Monday, June 14, 2021

Mixed Economies

The needless worry in modern politics over the natures of capitalism and socialism could perhaps in part be abated if the concept of mixed economies was more mainstream.  A mixed economy combines elements of capitalism, or free market characteristics, with elements of socialism, or government-controlled/regulated characteristics.  Very rarely, if ever, has a historical government been solely capitalistic or socialistic in the sense that seems to be commonly meant by the words, as the presence of any level of government regulation dilutes a purely free market and any degree private property ownership or economic freedom dilutes the purest form of socialism.  Terror over the supposedly inherent injustices of either major economic system keeps the masses railing against the whole of capitalism and socialism when they might be contradicting themselves in doing so.

America itself has a mixed economy, although capitalists and socialists like to exaggerate the influence of the kind of economy they do not think has moral superiority over the other.  Now, if tyranny and exploitation are the concerns that drive people to fallaciously believe that either capitalism or socialism is truly obligatory, they have ignored the vital fact that both could be implemented in predatory, shackling ways.  Slavery to a purely free market consisting of greed-driven imbeciles and slavery to a government that redistributes wealth without consent (except in the case of just legal penalties involving financial damages) still reduce down to a form of involuntary slavery to financial systems being used in abusive ways.

Mixed economies can prevent some of these abuses of capitalism and socialism alike.  However, not one broad economic component or the other has some special status that makes it Biblically prescribed or deserving of automatic condemnation.  What matters is how they are structured and what the motives of the participants are.  Apart from this, there could be nothing intrinsically immoral about either basic economic system unless there was something morally wrong about mere freedom or government presence!  Within a Biblical framework, there is not anything wrong with either freedom or government by default, even if the prescribed allowances differ very sharply from the kind of freedom and governments condemned by Christian morality.

Since utilitarian concerns by logical necessity literally have nothing to do with whether something is actually right or wrong (if an act or motive is immoral, no amount of resulting benefits can change that), historical "trends," both those evidentially supported by actual records and those merely assumed to have occurred, are of no ultimate significance.  However, capitalism and socialism could easily lead to the deaths of numerous people if applied in certain ways.  Neither system is incapable of being hijacked for the sake of tyrannical leaders and neither system is incapable of functioning smoothly without exploitation.  Rabid, assumption-diseased conservatives and liberals are too focused on maintaining the party status quo to bother with the level philosophical honesty needed to admit this.
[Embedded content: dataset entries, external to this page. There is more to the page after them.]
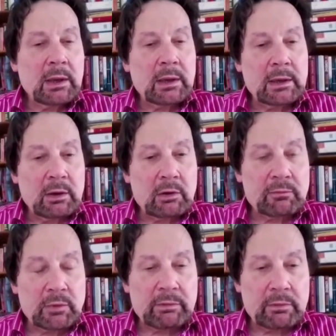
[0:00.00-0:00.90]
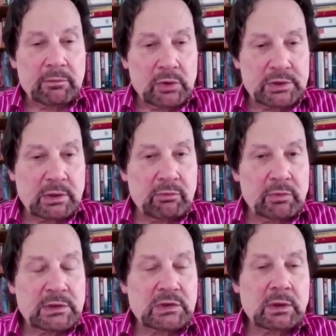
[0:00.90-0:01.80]
uh, of, of avoiding a
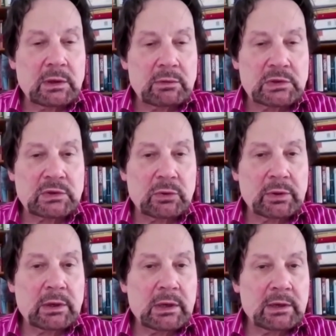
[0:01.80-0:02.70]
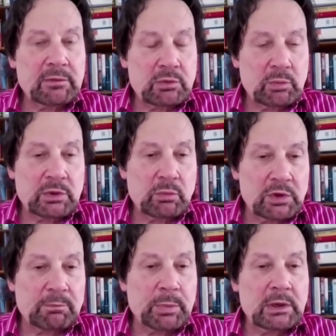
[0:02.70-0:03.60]
risk and restoring the life to what it
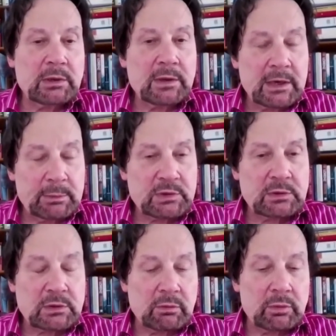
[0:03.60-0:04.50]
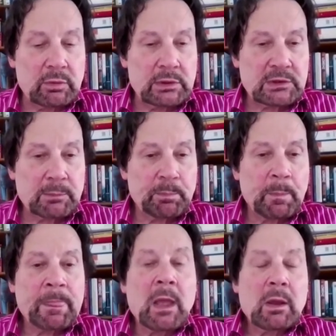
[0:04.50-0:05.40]
would have been in the absence of the risk.
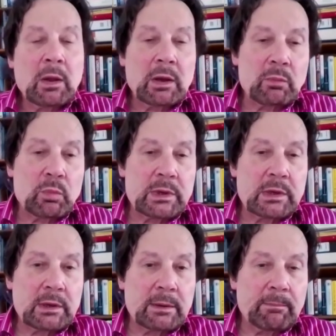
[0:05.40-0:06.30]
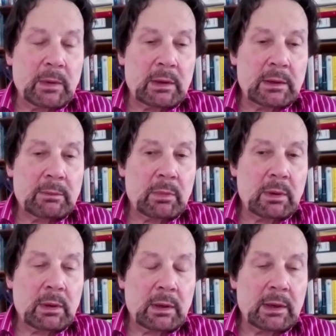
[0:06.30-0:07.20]
Uh, we can, um,
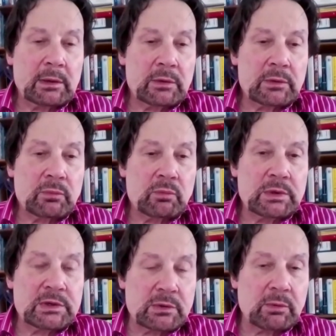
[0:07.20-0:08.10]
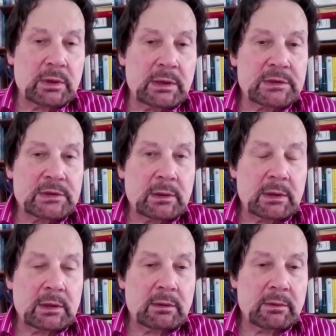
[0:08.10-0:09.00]
and we do that
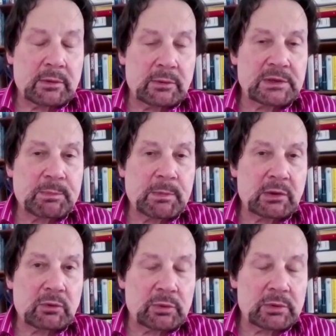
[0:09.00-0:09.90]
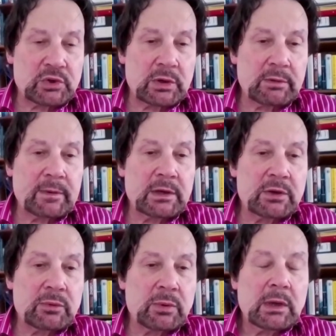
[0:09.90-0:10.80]
uh, through this method called the J
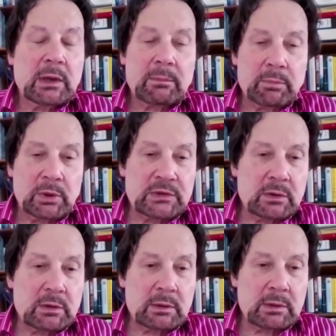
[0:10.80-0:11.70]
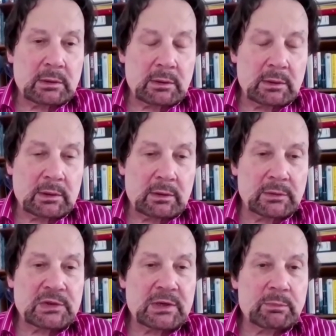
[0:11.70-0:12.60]
value, brings in a, a
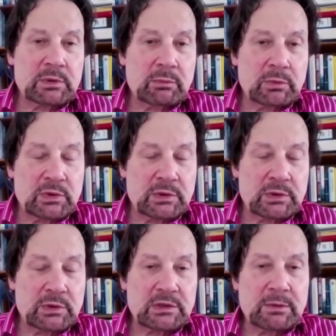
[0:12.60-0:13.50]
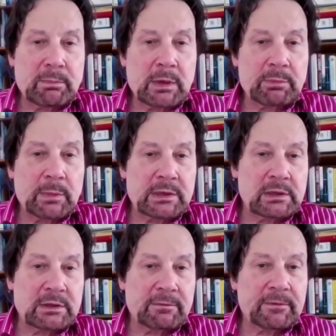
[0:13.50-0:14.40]
concept which is actually
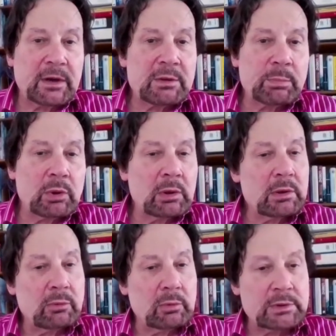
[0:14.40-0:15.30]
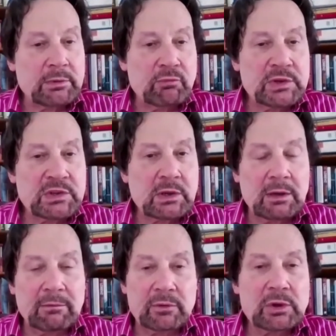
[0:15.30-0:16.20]
mathematically definable called risk
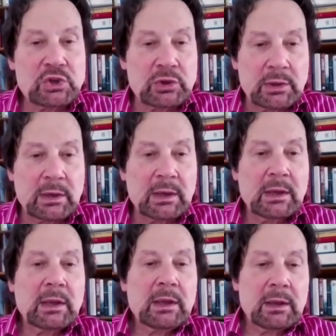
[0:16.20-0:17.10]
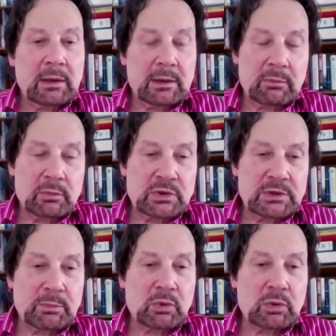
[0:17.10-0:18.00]
aversion, which
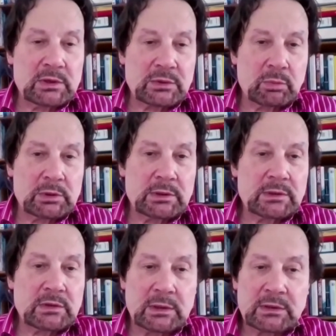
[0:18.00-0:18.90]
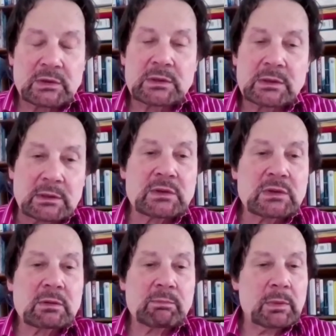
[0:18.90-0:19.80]
is more or less what it says it
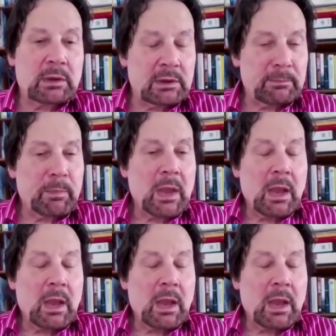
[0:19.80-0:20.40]
is. Um,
To accept a mixed economy, though, is to accept this fact on some level even if one has never thoroughly pinpointed the different components of the American economy (or that of some other country with a mixed economy).  There is a vast difference between different forms of the same general economic structure, and rationality is all it takes to see that some aspects of these differing structures are in fact compatible with each other after all.  It still might take a great deal of verbal or ideological force to get people already living under mixed economies to see that they probably approve of combining capitalism and socialism.  Regardless, despite the closed eyes, every minor economic freedom for buyers and sellers to connect as desired contradicts pure socialism, and every minor government intervention in an economy (including sending stimulus checks or bailing out an industry) contradicts pure capitalism.